Satu teori menyatakan bahwa keuntungannya berasal dari sekadar mengonsumsi lebih sedikit makanan atau lebih sedikit makronutrien tertentu.
Beberapa penelitian menunjukkan bahwa mengurangi konsumsi beberapa protein mungkin menjadi faktornya. Ada kemungkinan juga bahwa ketidakseimbangan energi jangka pendek selama pembatasan kalori menyebabkan peningkatan kesehatan jangka panjang.
Jika manfaatnya berasal dari pengurangan asupan kalori dan protein saja, ukuran kesehatan seharusnya tidak berbeda antara kelompok tikus yang berbeda jika asupan makanan mereka sama, para peneliti mengusulkan.
Namun, jika manfaatnya berasal dari berkurangnya energi yang tersedia karena kebutuhan untuk tetap hangat, maka umur dan kesehatan seharusnya meningkat pada tikus yang 'lebih dingin' jika asupan makanan mereka sesuai dengan kelompok yang 'lebih hangat'.
Penelitian ini memungkinkan sekelompok tikus di lingkungan yang lebih hangat untuk makan makanan tak terbatas selama 12 jam per hari.
Tikus di lingkungan yang lebih dingin 'diberi makan berpasangan' agar sesuai dengan pola makan tikus di lingkungan yang lebih hangat, untuk memastikan kelompok tersebut mendapatkan kalori, protein, dan nutrisi lain yang sama.
Sebuah eksperimen jangka pendek mempelajari tikus yang dipelihara pada suhu 10 °C, 21 °C, atau 30 °C selama 11 minggu.
Uji biomarker menunjukkan bahwa tikus yang hidup di lingkungan yang lebih dingin mengalami manfaat hormonal, metabolik, dan fisiologis.
Mereka juga kehilangan berat badan dengan cukup cepat dan mempertahankan penurunan berat badan ini.
Eksperimen yang lebih lama mengikuti tikus sejak berusia 12 minggu selama sisa hidup mereka.
Tikus yang dipelihara pada suhu 22 °C hidup sekitar 20 persen lebih lama daripada yang diberi makan dengan suhu yang sama tetapi dipelihara pada suhu 27 °C.

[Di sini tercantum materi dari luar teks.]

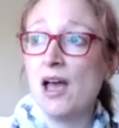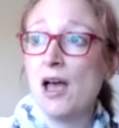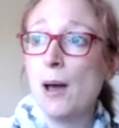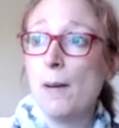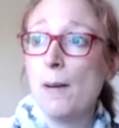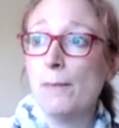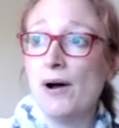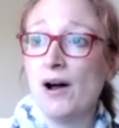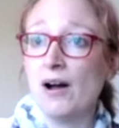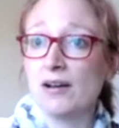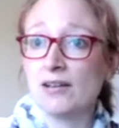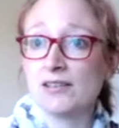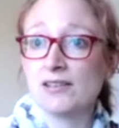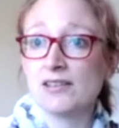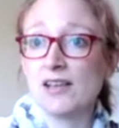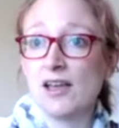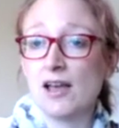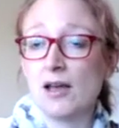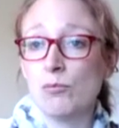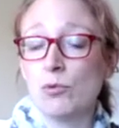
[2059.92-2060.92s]
but
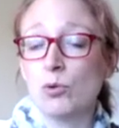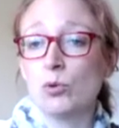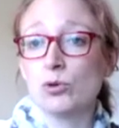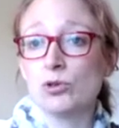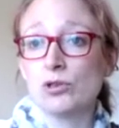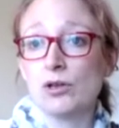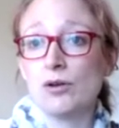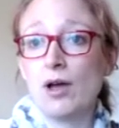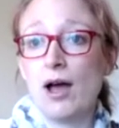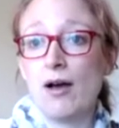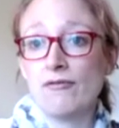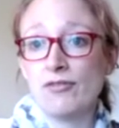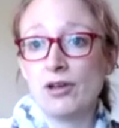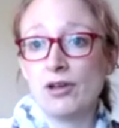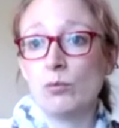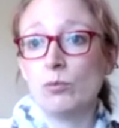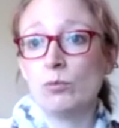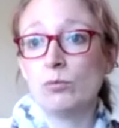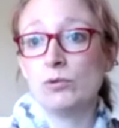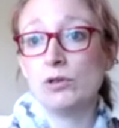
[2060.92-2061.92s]
um also
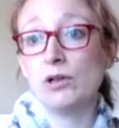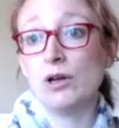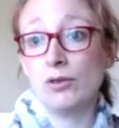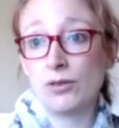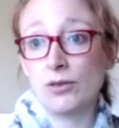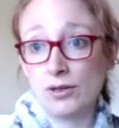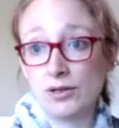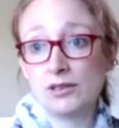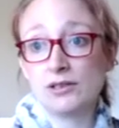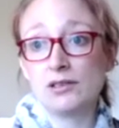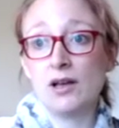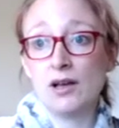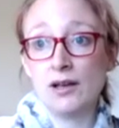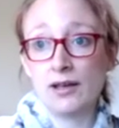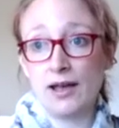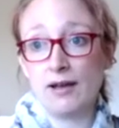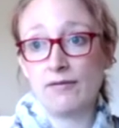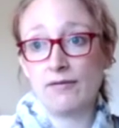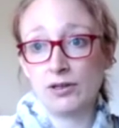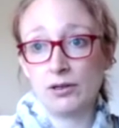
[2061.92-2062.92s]
having you know things like
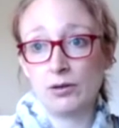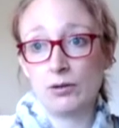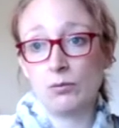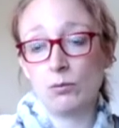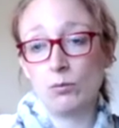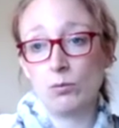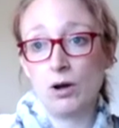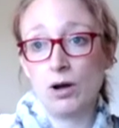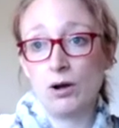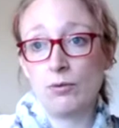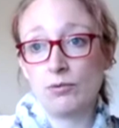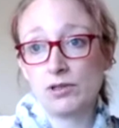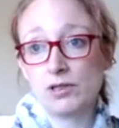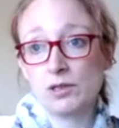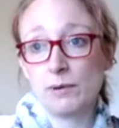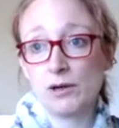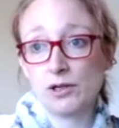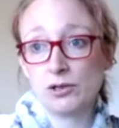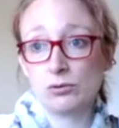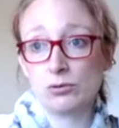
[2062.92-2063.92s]
having worked with a
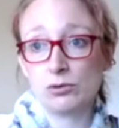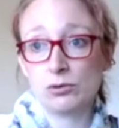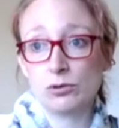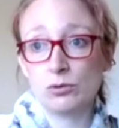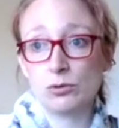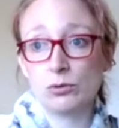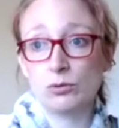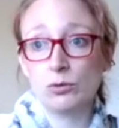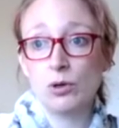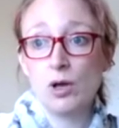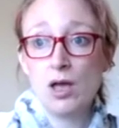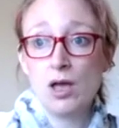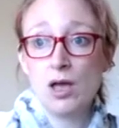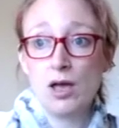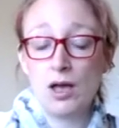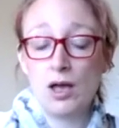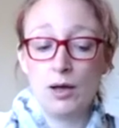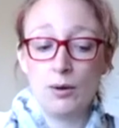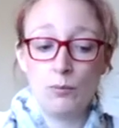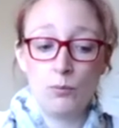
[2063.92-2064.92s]
special school
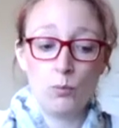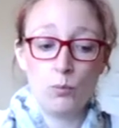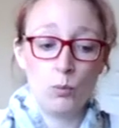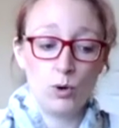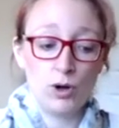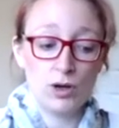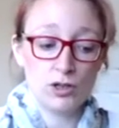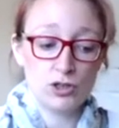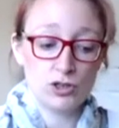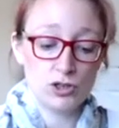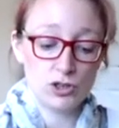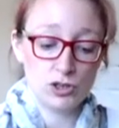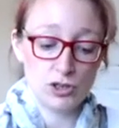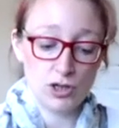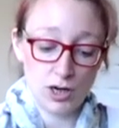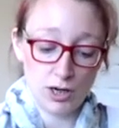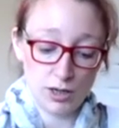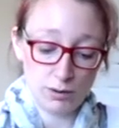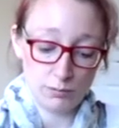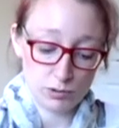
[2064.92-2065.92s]
um which
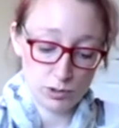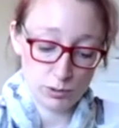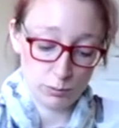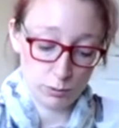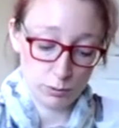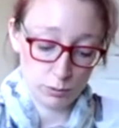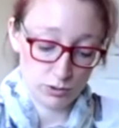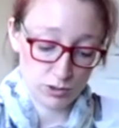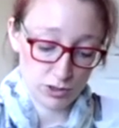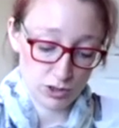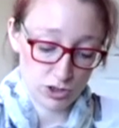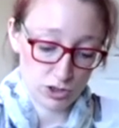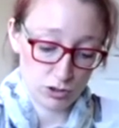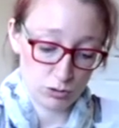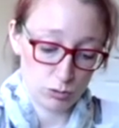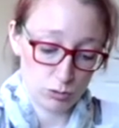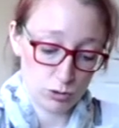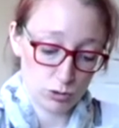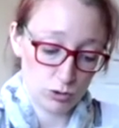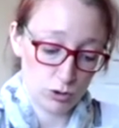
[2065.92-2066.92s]
um supported
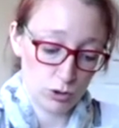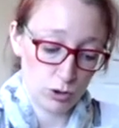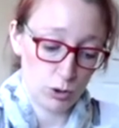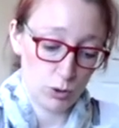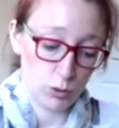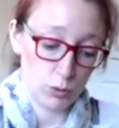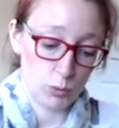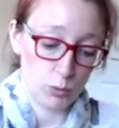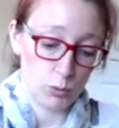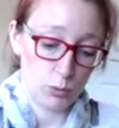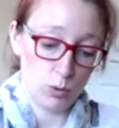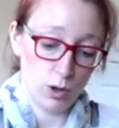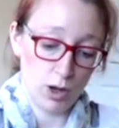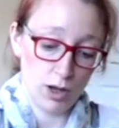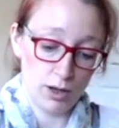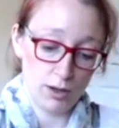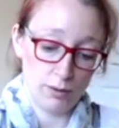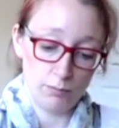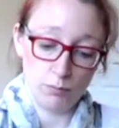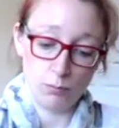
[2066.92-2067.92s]
children who
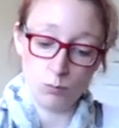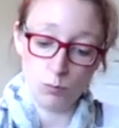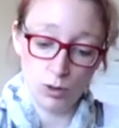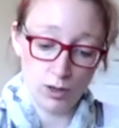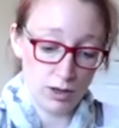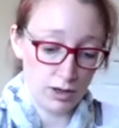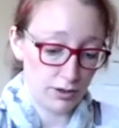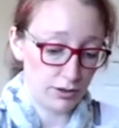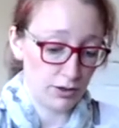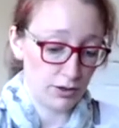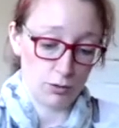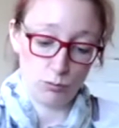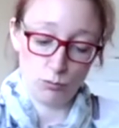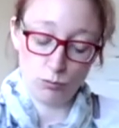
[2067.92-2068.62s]
um were you know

Tikus yang hidup di kandang yang lebih dingin juga lebih sehat seiring bertambahnya usia dibandingkan dengan tikus yang lebih hangat, yang keseimbangan, koordinasi, dan fungsi neurologisnya menurun lebih cepat.
"Jadi, keseimbangan energi (asupan energi dikurangi pengeluaran energi) merupakan kontributor utama manfaat yang diamati," tulis tim tersebut.
Suhu yang lebih dingin menciptakan ketidakseimbangan energi untuk penelitian ini tanpa efek yang dipengaruhi oleh obat-obatan atau olahraga, tetapi dingin itu sendiri mungkin memiliki pengaruhnya sendiri.
Tentu saja, kebanyakan manusia tidak akan merasa praktis untuk menghadapi dingin untuk memicu ketidakseimbangan energi, dan kita tidak tahu apakah itu baik untuk kita.
Para peneliti bertanya-tanya apakah faktor-faktor lain, seperti beberapa obat, juga dapat meningkatkan kesehatan dengan membuat energi tubuh tidak seimbang.
Masih harus dilihat apakah obat analog GLP-1 yang populer seperti Ozempic dapat mencapai peningkatan kesehatan jangka panjang yang serupa.
"Hasil ini memberikan bukti kuat bahwa asupan energi makanan saja tidak diperlukan untuk memprediksi manfaat kesehatan dan umur panjang dari intervensi diet yang berkelanjutan," penulis menyimpulkan.
Penelitian ini telah dipublikasikan dalam jurnal GeroScience.